━━━━━ RECORDS SUPPLIED
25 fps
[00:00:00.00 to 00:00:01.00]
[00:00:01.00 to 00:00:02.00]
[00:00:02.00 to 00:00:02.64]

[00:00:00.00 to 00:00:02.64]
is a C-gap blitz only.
━━━━━━━━━━
━━━━━ RECORDS SUPPLIED
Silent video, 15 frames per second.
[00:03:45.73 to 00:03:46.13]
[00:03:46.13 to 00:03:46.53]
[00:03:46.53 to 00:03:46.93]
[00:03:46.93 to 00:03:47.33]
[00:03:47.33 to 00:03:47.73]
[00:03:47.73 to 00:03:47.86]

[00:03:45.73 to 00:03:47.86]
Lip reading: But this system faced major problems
━━━━━━━━━━
━━━━━ RECORDS SUPPLIED
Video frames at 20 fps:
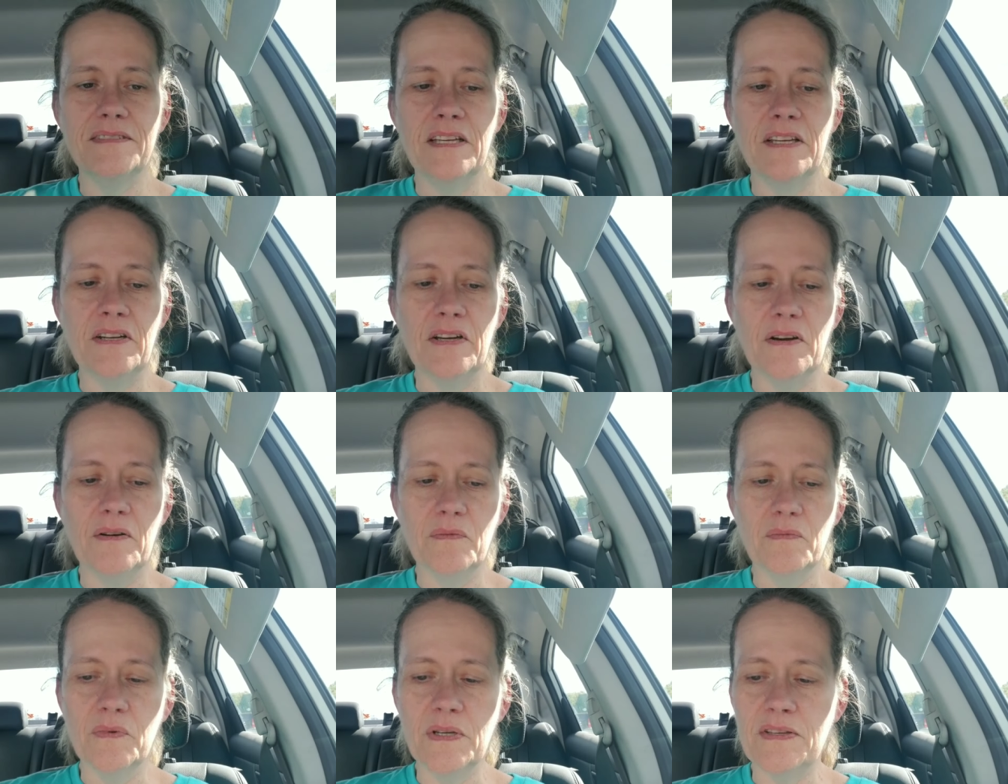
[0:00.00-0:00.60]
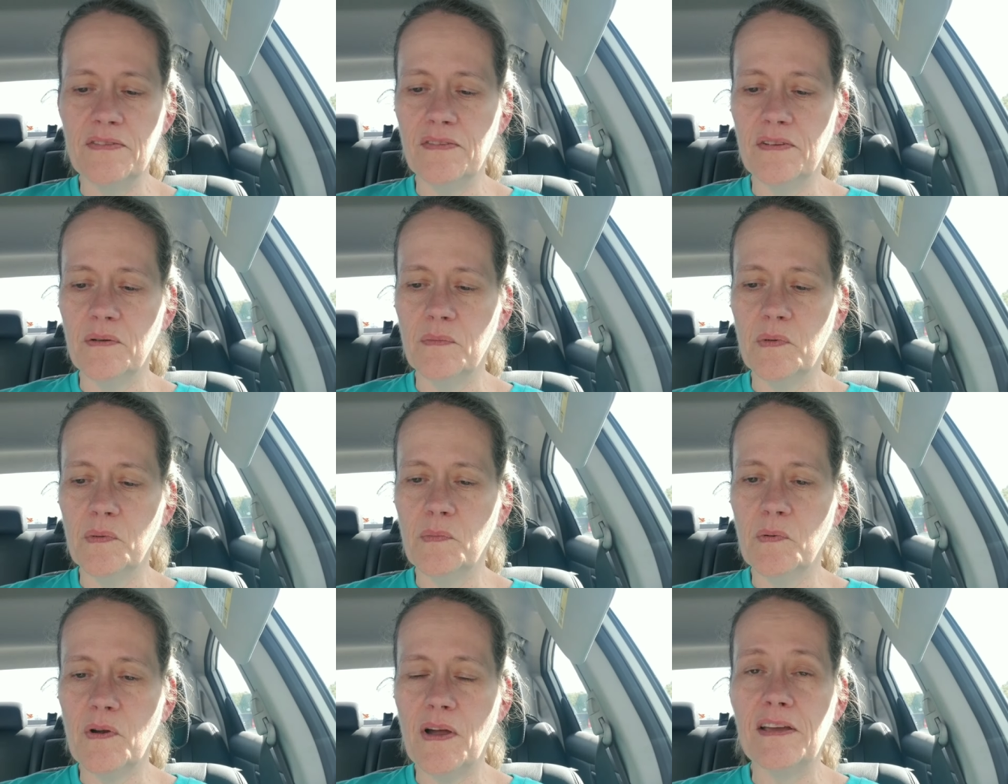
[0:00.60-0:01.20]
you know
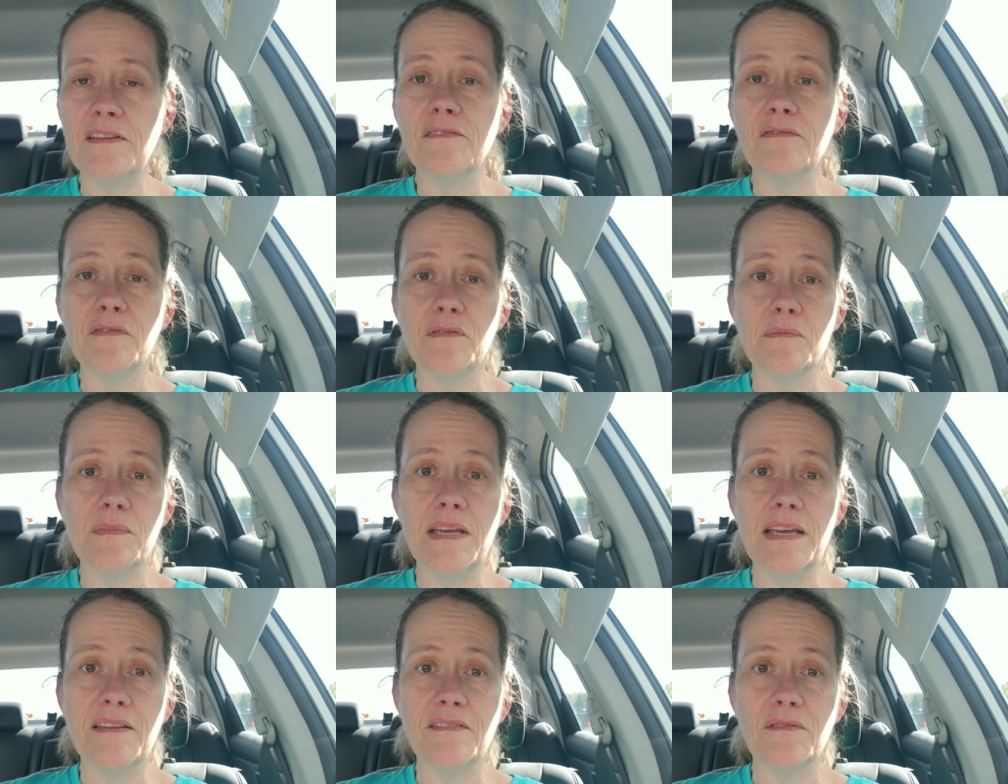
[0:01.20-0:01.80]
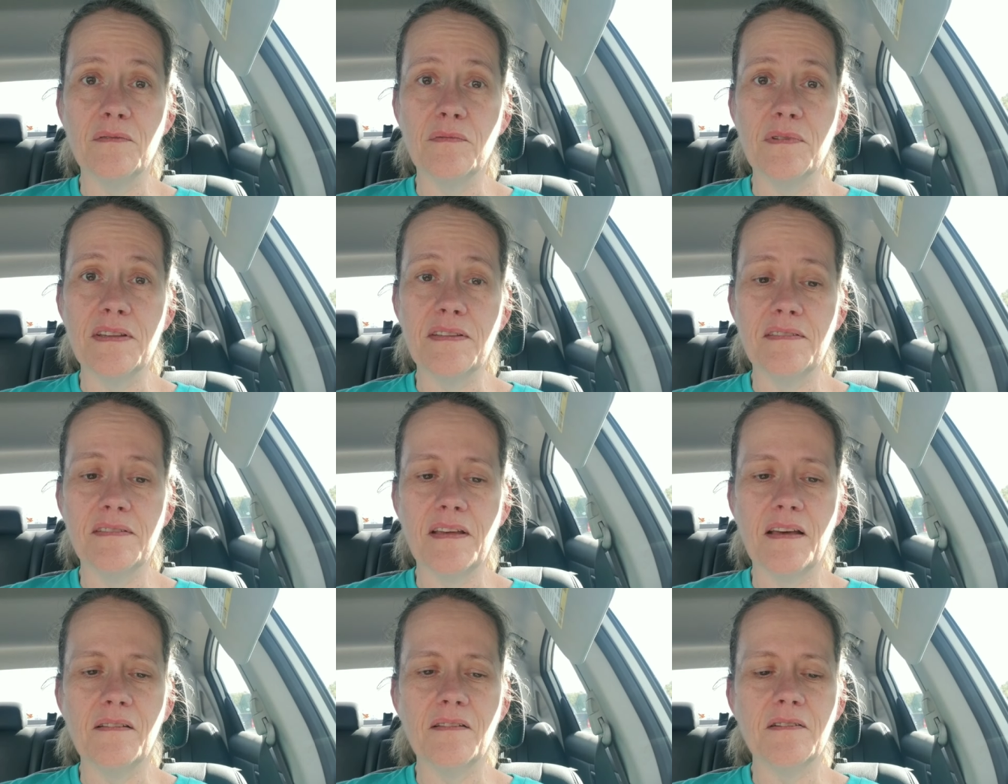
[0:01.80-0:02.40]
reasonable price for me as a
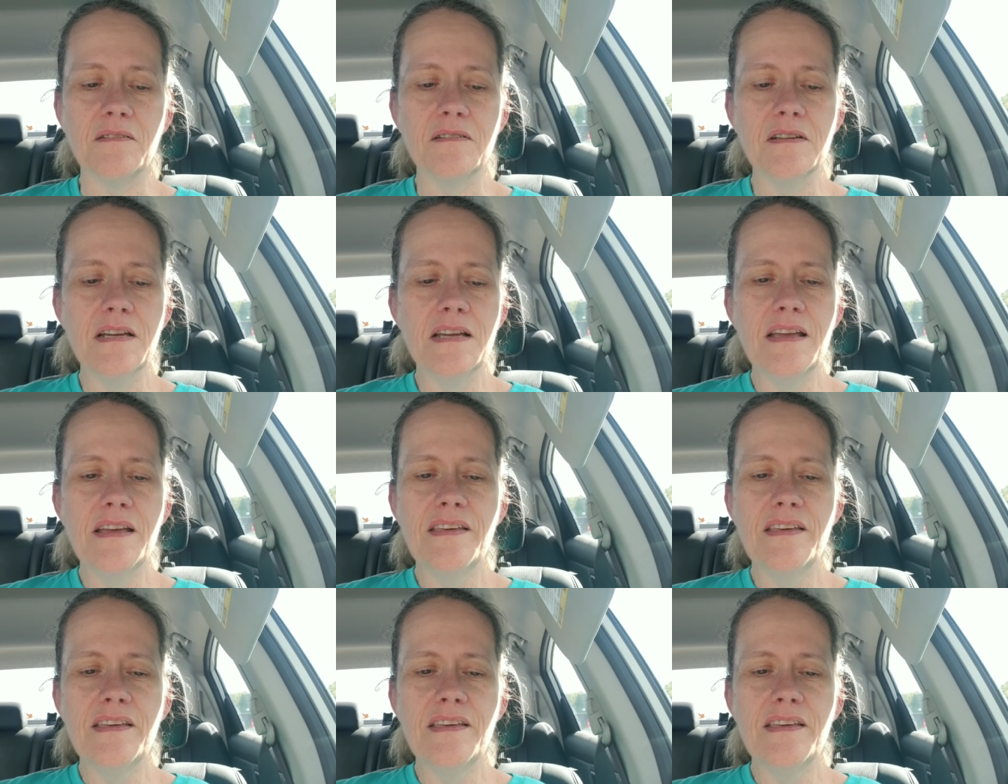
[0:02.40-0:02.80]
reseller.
━━━━━━━━━━
Search the records for the string "frames", and copy every line that holds it.

■ **EXERCISE RESULT**
Silent video, 15 frames per second.
Video frames at 20 fps:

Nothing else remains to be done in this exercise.